The title track is one of the first songs that I feel like I successfully demoed, like, all on my own. I arranged that and actually what we hear on the record is more or less how I arranged it in the demo. All of the vocal harmonic arrangements, I just did it. I didn’t even write them out. Even in the studio, I had to go back and listen to the demos and try to kick them out on the keyboard because I was like, “Who came up with this? This is crazy.”
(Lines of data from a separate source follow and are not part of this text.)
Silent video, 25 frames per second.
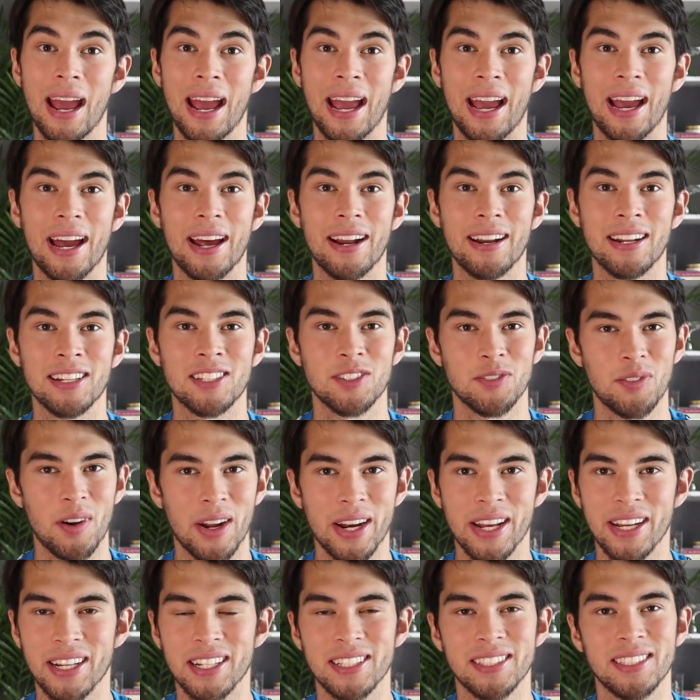And it's
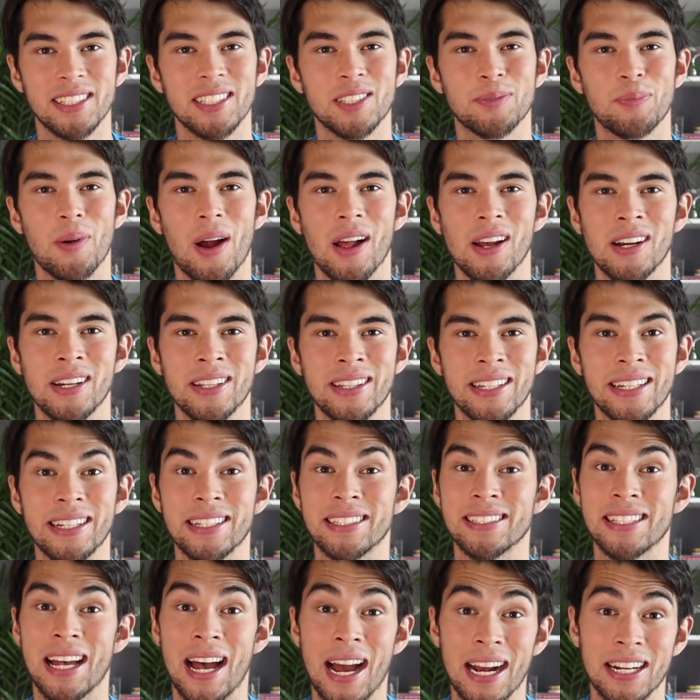funny because he's probably the
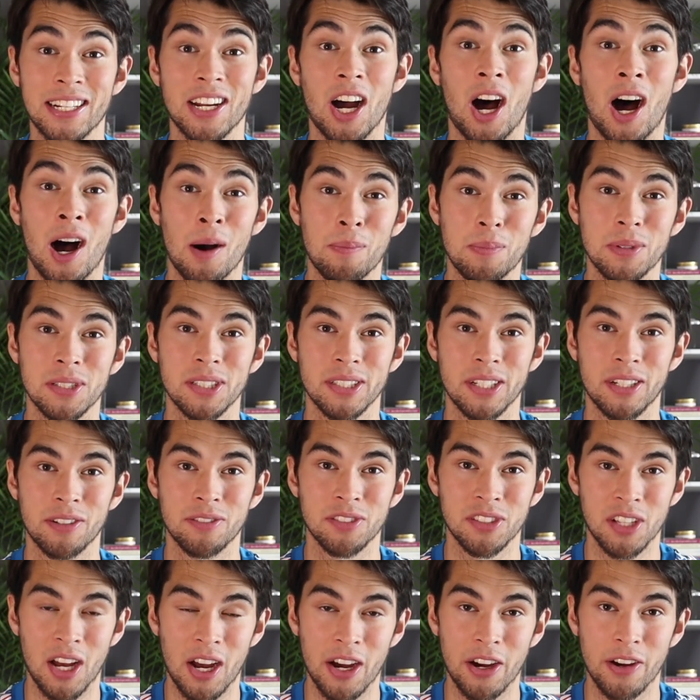exact opposite
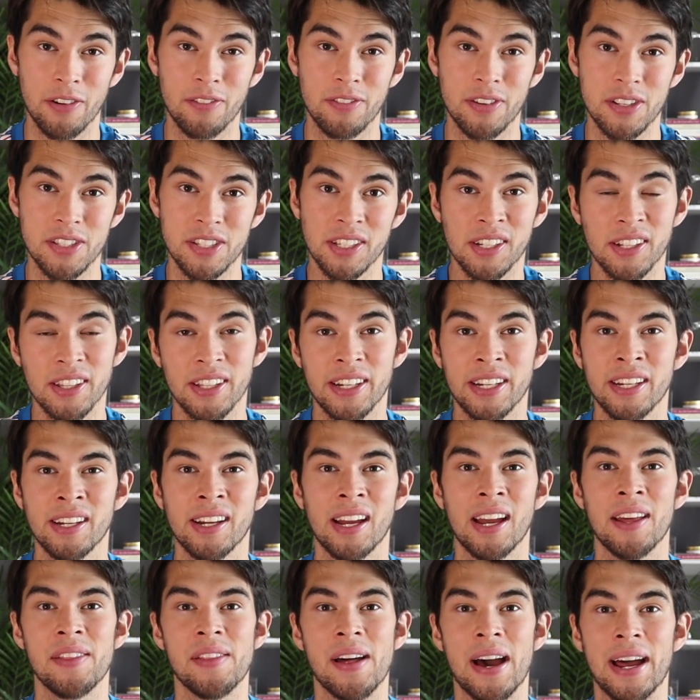of Zion
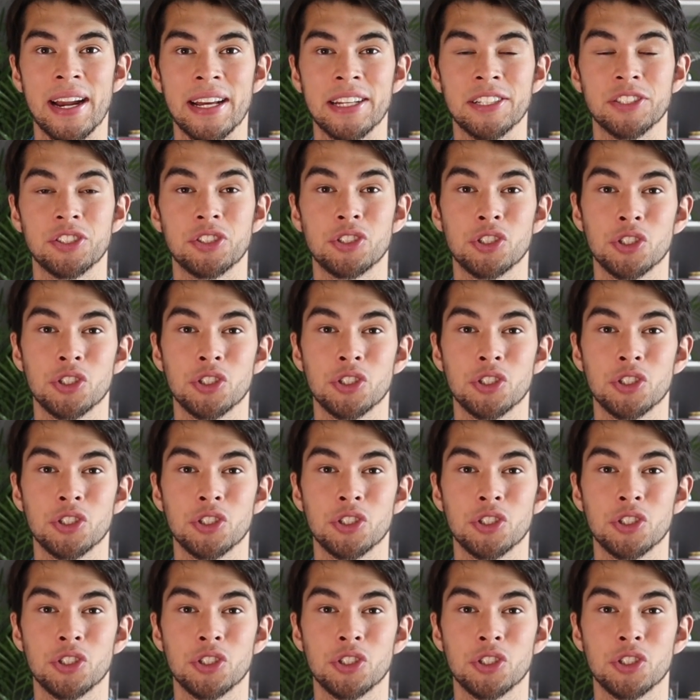physically, and that is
I shared it with [Travis, Jesse and Paul] earlier so they could pick out parts and come up with some ideas. You know, I was reading a lot of Octavia Butler and specifically the Lilith’s Brood trilogy. And so I was just talking about aliens, really talking about how those aliens worked and how people adapted. But [there was] really lots of nonverbal communication. You know, I’ve known these guys for years. The main form of communication was the symbols that I created. Each song has a visual, a sigil, that represents the essence of that song. As we were in the studio, the sigils were posted around everywhere. And that’s what people would meditate on as they put down their parts.
Working on “Two of a Kind” was a real breakthrough. I remember specifically that being a time when I was just like, “This is the layout. Do whatever you want.” I don’t even remember the set up. We had an ARP Odyssey. We had the Juno O6, like, the classic Juno. We had the Prophet 12, and we were just running them all through each other. It was a crazy situation and it was just this immense feeling. I remember just looking over and seeing Paul bobbing his head like this and just being like, “Yeah,” and then Travis being over there tweaking stuff. So it just looked like four maniacs in a studio staring at each other and giggling. As everything was going on, and we were tracking and playing around with different stuff, I was like, “Yeah, this is it. This is the world that I want to be in.”